孟遇安巡按各郡的事已经敲定了,只等临行前再做些准备。
李允琛认为,应当在孟遇安前往查访前先下一道旨意通知,被孟遇安拒绝了:
“殿下请想,如果各郡知道将有巡按来访,那么一定都会提前做好准备,做出许多幌子来蒙蔽朝廷,真实情况如何就很难得知了。”
李允琛问道:“那你的意思是?”
孟遇安道:“微服出巡,扮作世家女子前往各郡游玩。各地郡守即使起了疑心,但看见微臣是个女子,也很难想到是朝廷的巡按,微臣也就有机会获知更多事实真相。”
“好吧,就按你说的办。”
见李允琛准许,孟遇安得寸进尺:
“启禀殿下,微臣还有一些私事,想要在巡视各郡前去办,恳求殿下批准。”
“何事啊?”
“微臣有一位旧友在尚书令阮大人府上,两年未见甚是想念。微臣难得出一次宫,想趁此机会去探望一番。”
李允琛笑道:“我当是多大的事,这有何难?在宫外开府的臣子们之间互相登门造访也是常事,只是因为你身份特殊没有开府,才一直把你困圈在了定乾宫里。”
又道:“你自去便可,不必来告诉我。我给你的令牌有权支调部分虎贲禁军,你此去各郡也可以带一些保护你的安全。”
“多谢殿下关怀。”
孟遇安拿着令牌去找贺令昌时,他正在营房校场操练新入营的禁军。
贺令昌看到孟遇安,立刻放下手头的事,走过来笑道:
“今天是什么风把你吹到校场来了?难不成是想找几个士兵做陪练吗?”
孟遇安浅笑摇头:“非也。今天来找你,是为了公事。”
接着孟遇安就把李允琛让她微服巡按的事告诉了贺令昌,还向他出示了令牌:
“请中郎将调拨几个禁军随我下一趟扬州诸郡吧。”
贺令昌看了看令牌,一抹忧虑神色浮上了眉宇之间:
“论理,我是真想陪你一起去,可宫里新编入的禁军需要训练,我又实在腾不开手。”
孟遇安莞尔道:“定乾宫和整个建业的安危都系你一人之身,你怎么可以为了不相干的事情舍了本职呢?更何况你还有令娴要照顾呢。

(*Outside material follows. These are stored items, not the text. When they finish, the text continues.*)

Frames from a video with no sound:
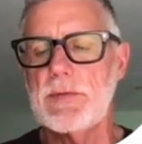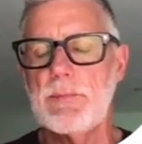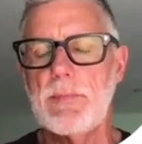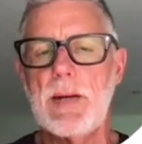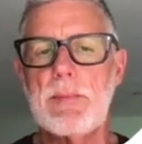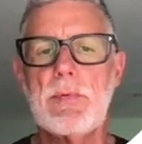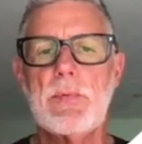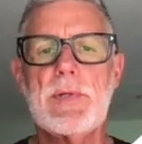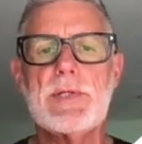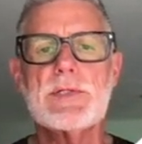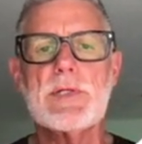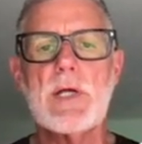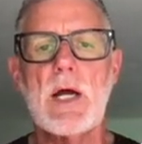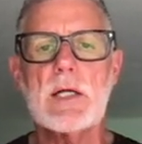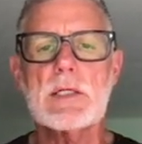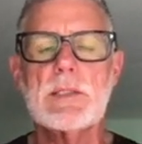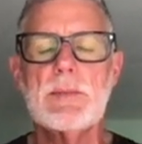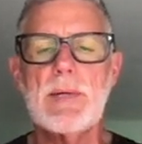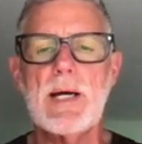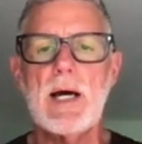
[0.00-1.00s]
Remember we
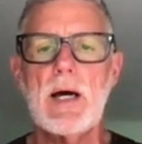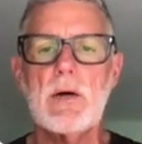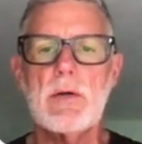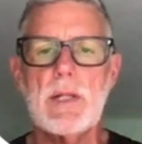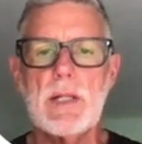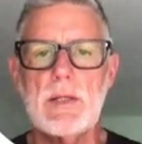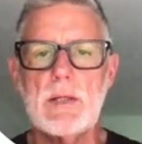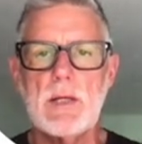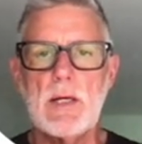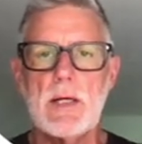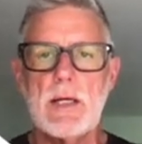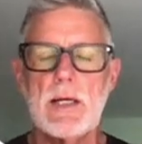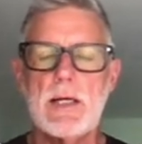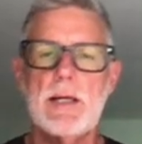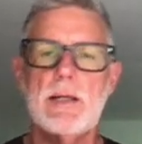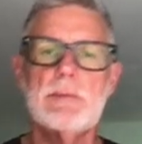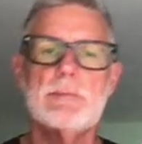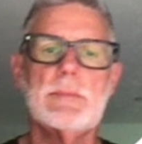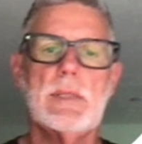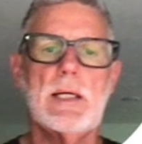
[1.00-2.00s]
talked about
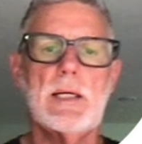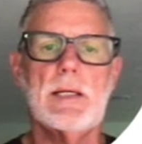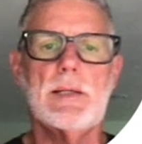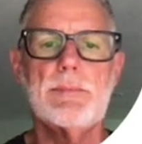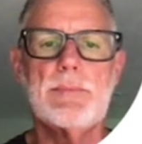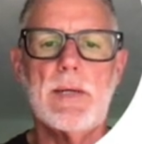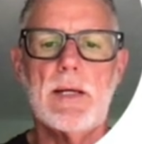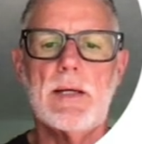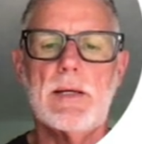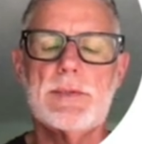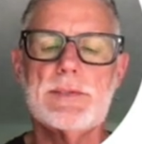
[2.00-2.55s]
a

”
贺令昌撇过脸去沉吟片刻,微微点头道:
“好吧,随行禁军的事我明日就为你安排,一定替你挑几个办事妥帖又稳当的人。”
孟遇安颔首欠身:“多谢令昌。”
正当贺令昌准备返回校场继续操练时,孟遇安猛然想起了蓁儿的事,又叫住了他:
“呃......令昌请留步!”
贺令昌转身疑惑道:“遇安还有事吗?”
“嗯......”孟遇安突然不好意思起来,说话变得支支吾吾,“那个......蓁儿,你知道吧?”
贺令昌脸上的疑惑更深了:“蓁儿不是你的侍女吗?”
“嗯,是啊,”孟遇安的眼神忍不住向左右顾盼,“你觉得蓁儿怎么样?”
“蓁儿?挺好的啊,是个聪明能干的姑娘。”
孟遇安把心一横,豁出去了,直截了当地摊了牌:
“我跟令昌直说了吧,蓁儿她对你仰慕已久,你如果也对她有意,我就去求太子做主放蓁儿出宫,把她许配给你。”
贺令昌哑然无语,愣神了好久才消化了孟遇安的话,脸色也沉郁了下来:
“北方未复,何以家为?以后这样的事遇安无需再告诉我了,这次就请你替我向蓁儿姑娘趁早说清楚,不要耽误了她。”
孟遇安瞧着贺令昌的神情语气,像是有些生气了的样子,却也不知他为何生气。